TASK DETAILS
Only the pictures stay out; please return all the entries below exactly as written.

-- Opening Marker --

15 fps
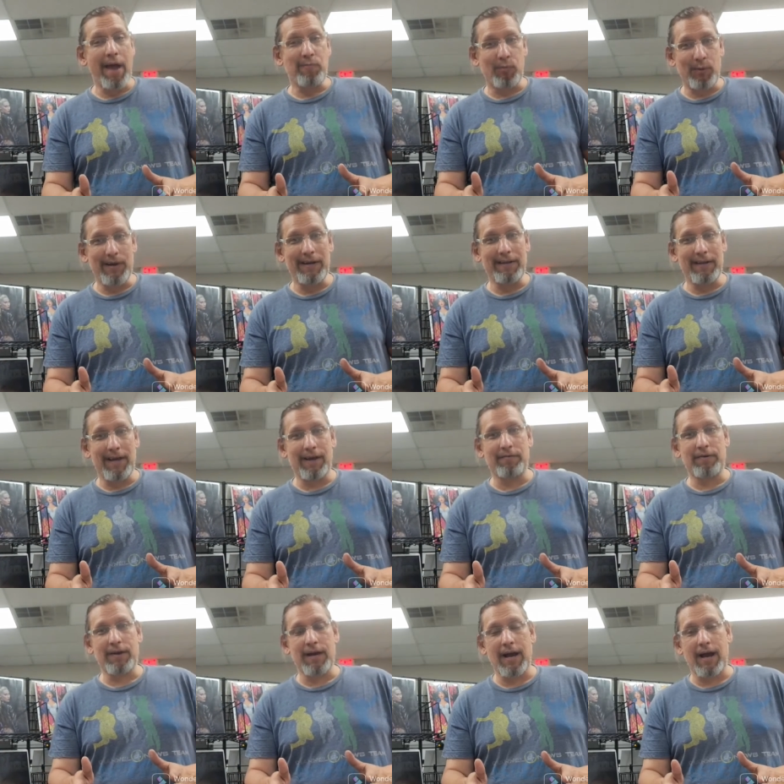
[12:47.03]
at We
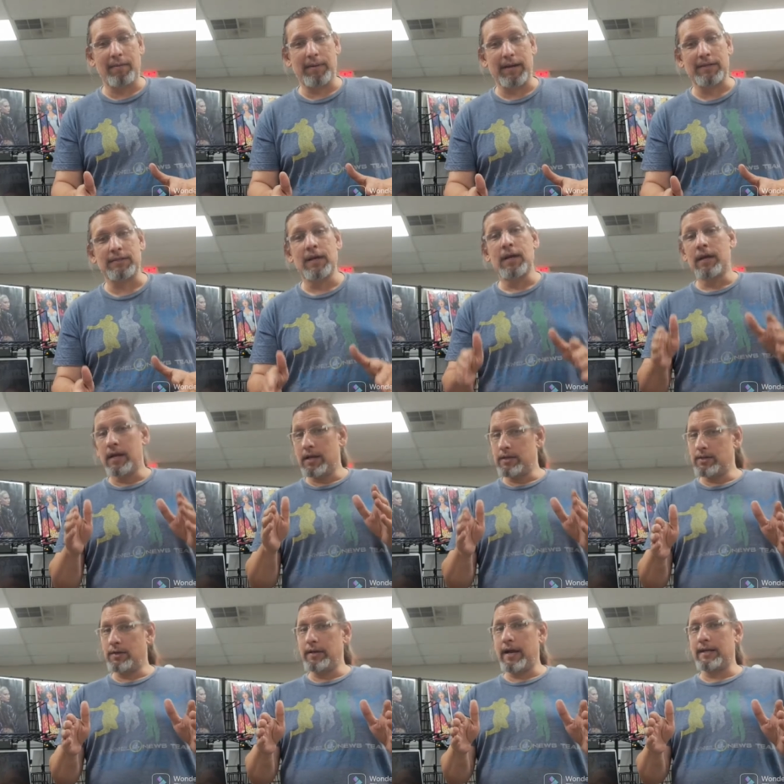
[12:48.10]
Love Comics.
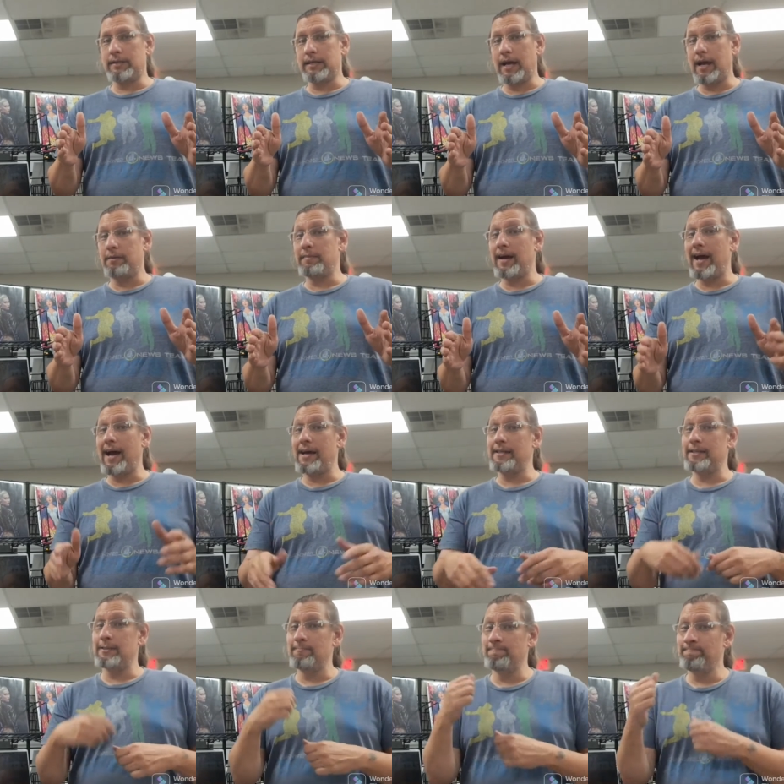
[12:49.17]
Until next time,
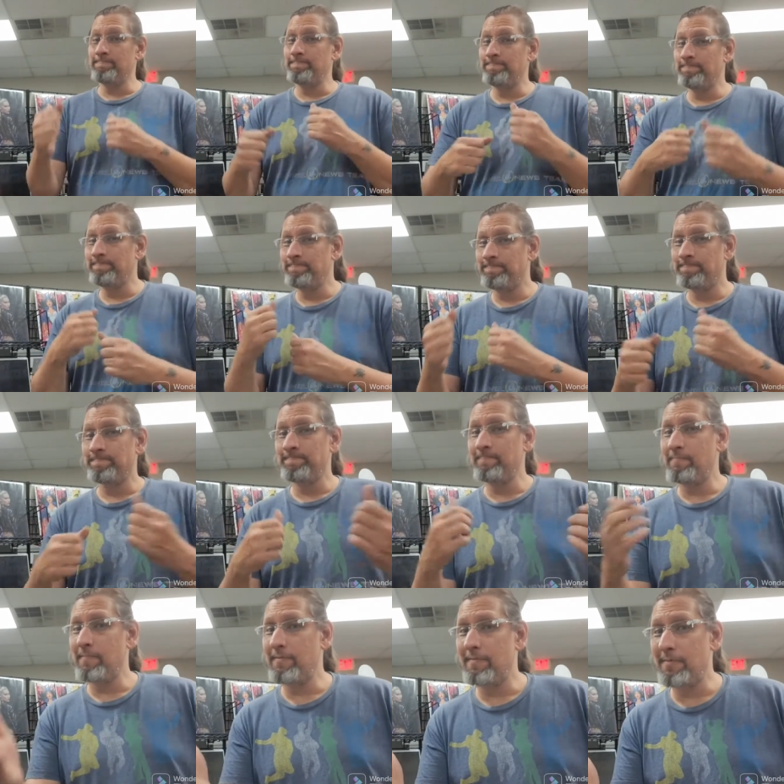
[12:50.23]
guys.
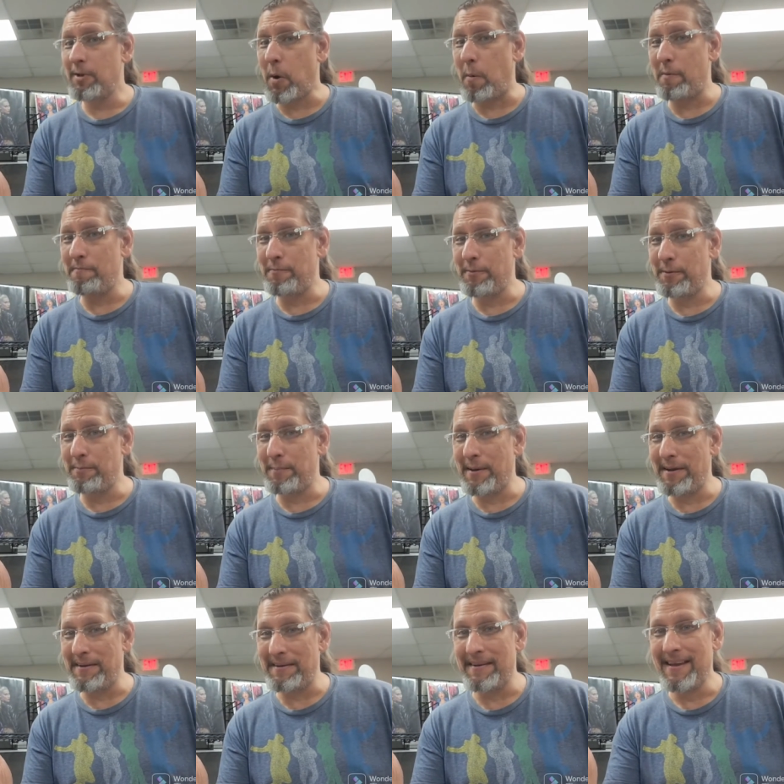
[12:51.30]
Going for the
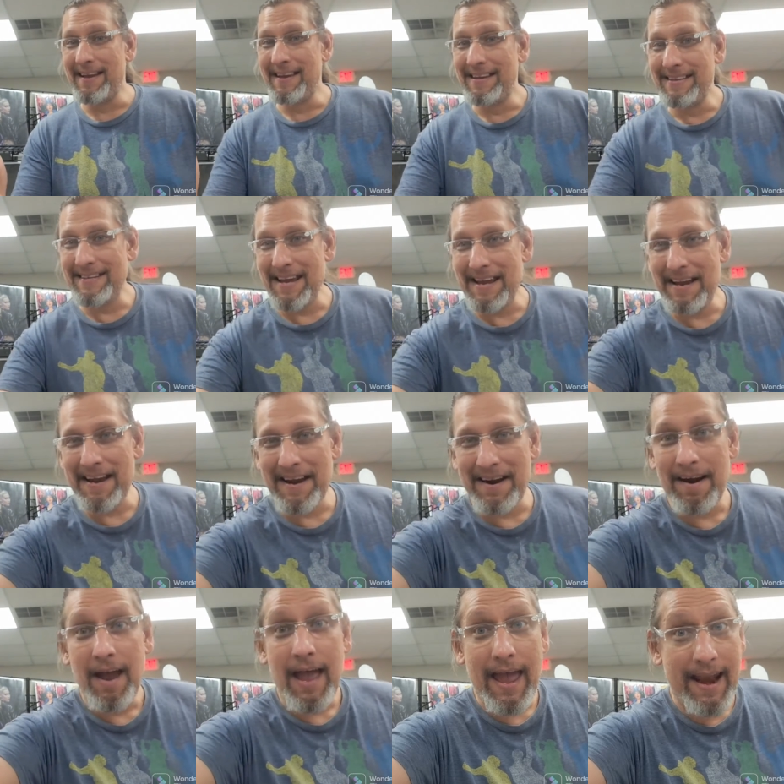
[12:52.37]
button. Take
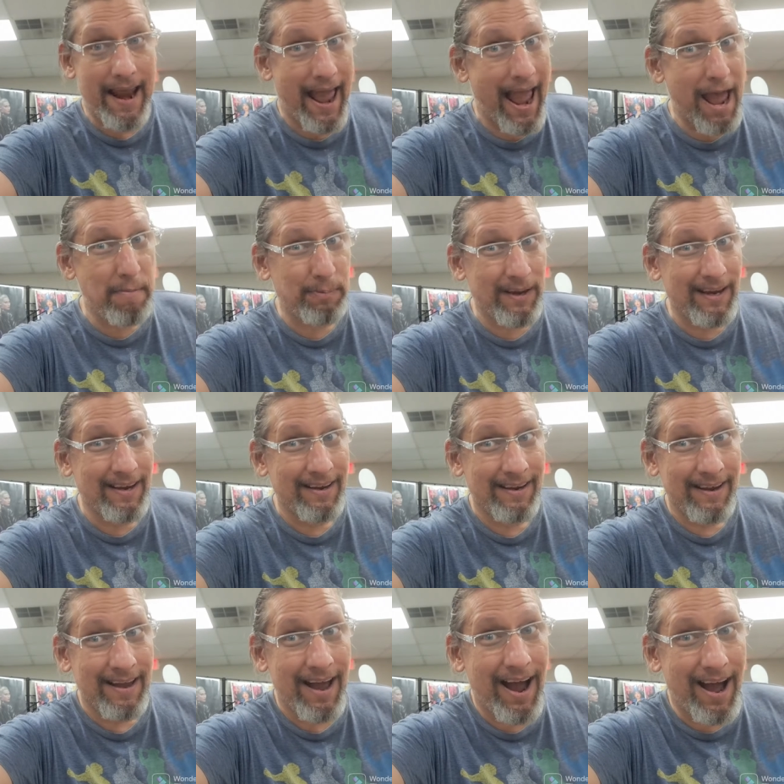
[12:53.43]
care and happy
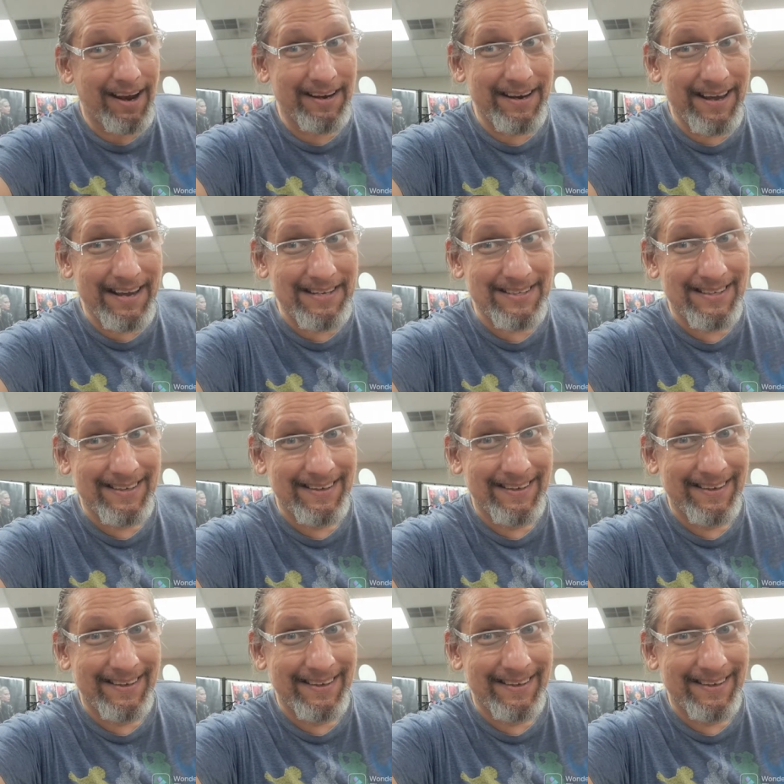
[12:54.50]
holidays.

-- Closing Marker --

RESPONSE AREA
15 fps
[12:47.03]
at We
[12:48.10]
Love Comics.
[12:49.17]
Until next time,
[12:50.23]
guys.
[12:51.30]
Going for the
[12:52.37]
button. Take
[12:53.43]
care and happy
[12:54.50]
holidays.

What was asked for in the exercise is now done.